[Stored data entries]
==*==
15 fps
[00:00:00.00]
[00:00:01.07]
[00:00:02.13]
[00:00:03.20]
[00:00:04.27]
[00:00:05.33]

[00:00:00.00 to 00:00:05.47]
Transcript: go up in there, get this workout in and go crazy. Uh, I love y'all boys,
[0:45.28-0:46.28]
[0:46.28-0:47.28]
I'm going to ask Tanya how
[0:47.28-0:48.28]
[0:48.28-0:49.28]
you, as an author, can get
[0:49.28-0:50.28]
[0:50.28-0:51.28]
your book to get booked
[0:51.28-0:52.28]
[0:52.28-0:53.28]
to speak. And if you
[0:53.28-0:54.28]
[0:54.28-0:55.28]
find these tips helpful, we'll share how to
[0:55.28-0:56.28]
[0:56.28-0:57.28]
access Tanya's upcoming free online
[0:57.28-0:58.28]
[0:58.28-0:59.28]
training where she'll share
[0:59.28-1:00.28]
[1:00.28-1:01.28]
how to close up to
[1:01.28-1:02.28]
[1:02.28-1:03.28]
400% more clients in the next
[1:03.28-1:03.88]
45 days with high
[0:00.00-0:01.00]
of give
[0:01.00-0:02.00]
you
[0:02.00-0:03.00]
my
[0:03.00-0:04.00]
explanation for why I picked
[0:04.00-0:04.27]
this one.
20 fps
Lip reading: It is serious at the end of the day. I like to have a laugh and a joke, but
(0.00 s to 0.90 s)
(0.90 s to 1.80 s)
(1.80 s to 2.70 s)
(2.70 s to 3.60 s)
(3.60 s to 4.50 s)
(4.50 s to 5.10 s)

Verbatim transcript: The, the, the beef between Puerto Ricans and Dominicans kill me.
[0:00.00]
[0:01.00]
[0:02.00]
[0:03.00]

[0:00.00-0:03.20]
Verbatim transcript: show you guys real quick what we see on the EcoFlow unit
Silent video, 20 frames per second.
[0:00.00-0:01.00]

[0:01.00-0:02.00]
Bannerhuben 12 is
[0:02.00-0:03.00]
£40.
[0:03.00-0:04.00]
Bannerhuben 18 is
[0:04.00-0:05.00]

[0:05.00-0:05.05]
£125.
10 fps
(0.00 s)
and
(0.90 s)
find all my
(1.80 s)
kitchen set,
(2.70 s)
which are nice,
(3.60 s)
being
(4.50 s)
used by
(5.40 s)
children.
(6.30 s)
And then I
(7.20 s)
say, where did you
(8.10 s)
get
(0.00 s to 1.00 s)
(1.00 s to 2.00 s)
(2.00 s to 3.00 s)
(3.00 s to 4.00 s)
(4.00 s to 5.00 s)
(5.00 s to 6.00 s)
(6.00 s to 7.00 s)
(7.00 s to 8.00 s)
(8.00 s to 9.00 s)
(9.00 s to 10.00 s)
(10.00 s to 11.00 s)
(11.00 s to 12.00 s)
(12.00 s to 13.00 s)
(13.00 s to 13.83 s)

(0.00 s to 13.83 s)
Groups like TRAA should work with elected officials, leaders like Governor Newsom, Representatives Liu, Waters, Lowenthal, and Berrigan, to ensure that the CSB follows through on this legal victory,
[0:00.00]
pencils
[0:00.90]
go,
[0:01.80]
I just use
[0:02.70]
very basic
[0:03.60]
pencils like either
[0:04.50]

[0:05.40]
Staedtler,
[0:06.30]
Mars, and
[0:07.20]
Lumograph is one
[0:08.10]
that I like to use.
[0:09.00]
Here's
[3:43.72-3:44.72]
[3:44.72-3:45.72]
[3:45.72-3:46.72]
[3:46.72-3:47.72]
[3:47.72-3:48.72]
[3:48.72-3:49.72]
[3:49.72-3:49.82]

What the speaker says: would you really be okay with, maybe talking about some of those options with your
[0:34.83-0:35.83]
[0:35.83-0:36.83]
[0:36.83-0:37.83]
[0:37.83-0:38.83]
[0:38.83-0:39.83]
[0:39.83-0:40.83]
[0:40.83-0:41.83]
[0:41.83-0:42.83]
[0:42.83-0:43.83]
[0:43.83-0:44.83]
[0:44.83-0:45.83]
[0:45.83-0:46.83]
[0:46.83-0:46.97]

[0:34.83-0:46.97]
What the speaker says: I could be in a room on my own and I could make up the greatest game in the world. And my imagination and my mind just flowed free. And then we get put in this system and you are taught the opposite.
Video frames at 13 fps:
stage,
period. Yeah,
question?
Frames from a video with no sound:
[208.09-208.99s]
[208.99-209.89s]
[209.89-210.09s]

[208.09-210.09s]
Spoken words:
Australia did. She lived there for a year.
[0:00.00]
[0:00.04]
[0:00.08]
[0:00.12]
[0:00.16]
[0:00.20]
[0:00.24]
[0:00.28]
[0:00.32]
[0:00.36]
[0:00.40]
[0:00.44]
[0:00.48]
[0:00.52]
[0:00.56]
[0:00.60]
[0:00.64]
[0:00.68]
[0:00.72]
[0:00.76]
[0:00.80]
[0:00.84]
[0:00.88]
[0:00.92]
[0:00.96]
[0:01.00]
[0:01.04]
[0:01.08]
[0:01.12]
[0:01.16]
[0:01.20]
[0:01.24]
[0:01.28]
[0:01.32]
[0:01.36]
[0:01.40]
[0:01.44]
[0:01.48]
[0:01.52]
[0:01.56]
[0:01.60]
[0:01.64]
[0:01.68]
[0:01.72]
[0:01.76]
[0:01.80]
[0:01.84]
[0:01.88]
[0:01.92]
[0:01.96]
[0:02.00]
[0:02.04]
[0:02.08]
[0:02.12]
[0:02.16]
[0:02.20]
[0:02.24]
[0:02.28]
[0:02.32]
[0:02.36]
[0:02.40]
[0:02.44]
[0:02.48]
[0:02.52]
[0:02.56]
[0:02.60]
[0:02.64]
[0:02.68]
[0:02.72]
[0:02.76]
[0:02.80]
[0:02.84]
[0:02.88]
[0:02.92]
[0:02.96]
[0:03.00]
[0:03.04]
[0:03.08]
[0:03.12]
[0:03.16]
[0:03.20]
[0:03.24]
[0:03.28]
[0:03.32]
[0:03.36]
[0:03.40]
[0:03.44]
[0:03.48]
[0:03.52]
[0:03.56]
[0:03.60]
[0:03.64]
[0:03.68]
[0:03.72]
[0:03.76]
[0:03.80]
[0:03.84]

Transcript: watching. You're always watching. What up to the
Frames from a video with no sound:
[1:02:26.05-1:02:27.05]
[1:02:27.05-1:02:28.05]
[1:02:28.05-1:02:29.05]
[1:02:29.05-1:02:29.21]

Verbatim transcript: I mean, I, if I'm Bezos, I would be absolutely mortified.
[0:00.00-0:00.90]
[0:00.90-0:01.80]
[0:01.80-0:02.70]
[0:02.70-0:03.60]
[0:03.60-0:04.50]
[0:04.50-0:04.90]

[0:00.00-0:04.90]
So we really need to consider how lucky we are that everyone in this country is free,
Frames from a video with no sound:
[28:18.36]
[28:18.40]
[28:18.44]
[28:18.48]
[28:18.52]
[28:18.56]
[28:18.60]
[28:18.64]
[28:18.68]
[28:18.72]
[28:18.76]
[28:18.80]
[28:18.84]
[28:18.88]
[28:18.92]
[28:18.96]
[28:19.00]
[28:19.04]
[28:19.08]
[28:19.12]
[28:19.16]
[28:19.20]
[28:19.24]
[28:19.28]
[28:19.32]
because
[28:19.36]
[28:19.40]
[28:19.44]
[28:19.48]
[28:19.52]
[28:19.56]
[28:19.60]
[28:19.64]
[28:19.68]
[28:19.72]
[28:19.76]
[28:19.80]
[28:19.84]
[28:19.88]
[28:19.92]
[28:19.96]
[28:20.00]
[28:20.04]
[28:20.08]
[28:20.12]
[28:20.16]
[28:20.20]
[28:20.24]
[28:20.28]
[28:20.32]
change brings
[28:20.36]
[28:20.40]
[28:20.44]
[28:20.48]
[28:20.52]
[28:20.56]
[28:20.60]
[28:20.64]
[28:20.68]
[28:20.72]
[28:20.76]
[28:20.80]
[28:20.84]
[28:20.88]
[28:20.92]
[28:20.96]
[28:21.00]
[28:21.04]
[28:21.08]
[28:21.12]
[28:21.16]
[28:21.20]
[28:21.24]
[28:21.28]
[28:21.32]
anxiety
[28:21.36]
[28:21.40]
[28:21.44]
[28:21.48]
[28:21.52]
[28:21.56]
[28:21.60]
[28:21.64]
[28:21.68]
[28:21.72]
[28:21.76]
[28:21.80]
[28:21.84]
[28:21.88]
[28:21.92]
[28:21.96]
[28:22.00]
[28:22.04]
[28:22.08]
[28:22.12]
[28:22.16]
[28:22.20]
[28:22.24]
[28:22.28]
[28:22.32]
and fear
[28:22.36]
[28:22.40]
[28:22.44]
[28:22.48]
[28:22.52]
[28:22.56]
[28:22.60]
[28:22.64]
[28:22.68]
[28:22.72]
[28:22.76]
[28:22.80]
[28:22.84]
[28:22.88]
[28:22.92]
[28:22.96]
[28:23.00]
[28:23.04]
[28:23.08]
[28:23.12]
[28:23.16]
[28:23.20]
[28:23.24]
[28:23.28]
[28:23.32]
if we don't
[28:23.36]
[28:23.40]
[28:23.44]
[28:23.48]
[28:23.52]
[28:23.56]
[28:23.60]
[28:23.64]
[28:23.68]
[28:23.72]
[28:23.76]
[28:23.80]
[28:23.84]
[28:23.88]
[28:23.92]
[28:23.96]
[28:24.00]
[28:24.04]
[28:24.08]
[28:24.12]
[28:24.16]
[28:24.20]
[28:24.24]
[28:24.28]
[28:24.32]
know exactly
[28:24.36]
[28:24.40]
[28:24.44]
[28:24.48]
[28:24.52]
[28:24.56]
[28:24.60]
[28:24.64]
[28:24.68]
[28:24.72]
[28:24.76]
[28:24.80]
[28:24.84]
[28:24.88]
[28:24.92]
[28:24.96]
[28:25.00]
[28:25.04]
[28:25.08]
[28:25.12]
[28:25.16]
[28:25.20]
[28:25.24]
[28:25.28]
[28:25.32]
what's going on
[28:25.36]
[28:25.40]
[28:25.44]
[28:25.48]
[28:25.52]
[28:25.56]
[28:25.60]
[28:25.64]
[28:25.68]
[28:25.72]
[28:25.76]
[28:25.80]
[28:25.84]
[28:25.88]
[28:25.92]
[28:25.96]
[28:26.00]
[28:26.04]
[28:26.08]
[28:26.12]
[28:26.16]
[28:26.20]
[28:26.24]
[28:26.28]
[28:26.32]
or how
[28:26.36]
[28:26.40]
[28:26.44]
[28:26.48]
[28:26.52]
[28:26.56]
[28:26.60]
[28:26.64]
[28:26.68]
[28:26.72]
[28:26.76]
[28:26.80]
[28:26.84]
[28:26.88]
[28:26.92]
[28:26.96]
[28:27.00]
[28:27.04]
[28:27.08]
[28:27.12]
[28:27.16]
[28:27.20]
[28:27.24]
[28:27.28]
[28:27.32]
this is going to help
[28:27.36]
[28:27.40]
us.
==*==
## [Problem to solve]
Lines holding "Verbatim" in the data above: copy each of them.

## [Task output]
Verbatim transcript: The, the, the beef between Puerto Ricans and Dominicans kill me.
Verbatim transcript: show you guys real quick what we see on the EcoFlow unit
Verbatim transcript: I mean, I, if I'm Bezos, I would be absolutely mortified.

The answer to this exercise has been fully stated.